The other day I wore it while checking on the chickens. As I was entering the coop, the arm of the jacket snagged on a piece of the hardware cloth that wraps around the coop and protects the chickens. The result was a two inch hole in the sleeve that immediately threatened to start leaking downy feathers.
Fortunately, my wife is handy with a needle and thread. She stitched up the hole. As an extra precaution, she suggested we put a patch over the new stitching to protect the weakened area. I have a small collection of scout, sport, and other patches. I found one meaningful to me and Hannah sewed it on.
Surprisingly, I love the jacket even more now. The patch is from my mom’s family. It represents a little piece of our history and a joy in downhill skiing. It’s a good patch for a winter jacket that has gone on several ski trips. This brings me to Japanese Kintsugi.
Kintsugi is a kind of Japanese ceramic art, a way of repairing broken pottery that celebrates the damage as a part of the objects history. The seams are filled with a compound that includes precious metals, increasing the intrinsic and sentimental value of the object at the same time.

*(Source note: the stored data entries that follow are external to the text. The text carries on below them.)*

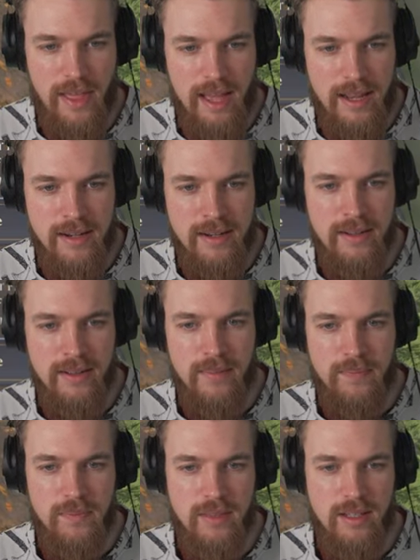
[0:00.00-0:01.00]
then
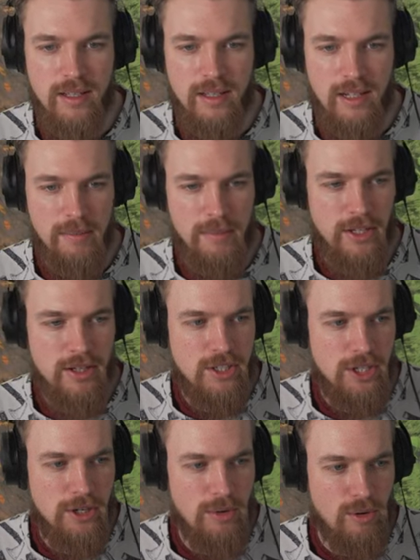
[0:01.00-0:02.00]
I'm going
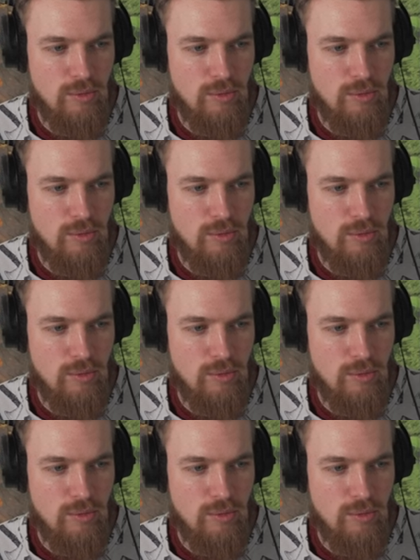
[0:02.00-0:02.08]
to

Hannah’s repair of my jacket feels like Kintsugi. I loved the jacket before it was torn. The tear threatened to diminish its value. But the repair restored the value, and added more value in the form of a connection to my family. And the repair is made even more meaningful to me because my wife did it.

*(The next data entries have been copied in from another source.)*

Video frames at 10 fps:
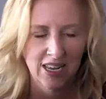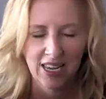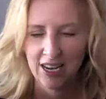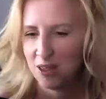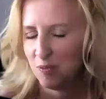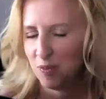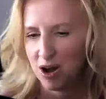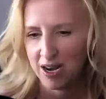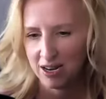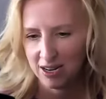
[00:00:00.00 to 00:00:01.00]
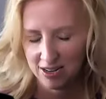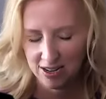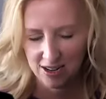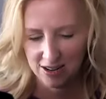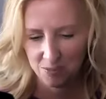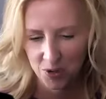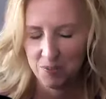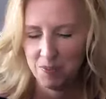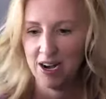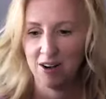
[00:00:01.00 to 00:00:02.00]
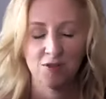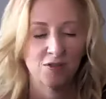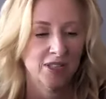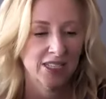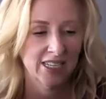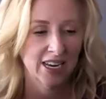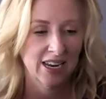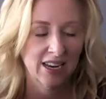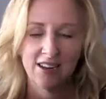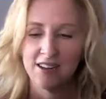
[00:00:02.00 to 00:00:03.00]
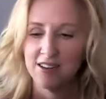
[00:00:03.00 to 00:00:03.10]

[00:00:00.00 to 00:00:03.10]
getting the body prepared for the day,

We all need healing. I find healing in Jesus Christ. I’m not good enough. I’m broken. I’m damaged. But He fills the gaps. He puts me back together, and I’m better than before because of His intercession. He repairs me, and I’m forever grateful to him for the miracle of His divine love and compassion.
“God be thanked for the matchless gift of His divine Son.” — The Living Christ
When I went out to check on the chickens, I wasn’t planning on tearing my favorite jacket. But I wouldn’t change what happened because now I have a jacket that I love even more. I have a reminder of my wife’s kindness and a connection to my family history. More importantly, I have a token of my Savior’s grace, a reminder that through Him I have healing.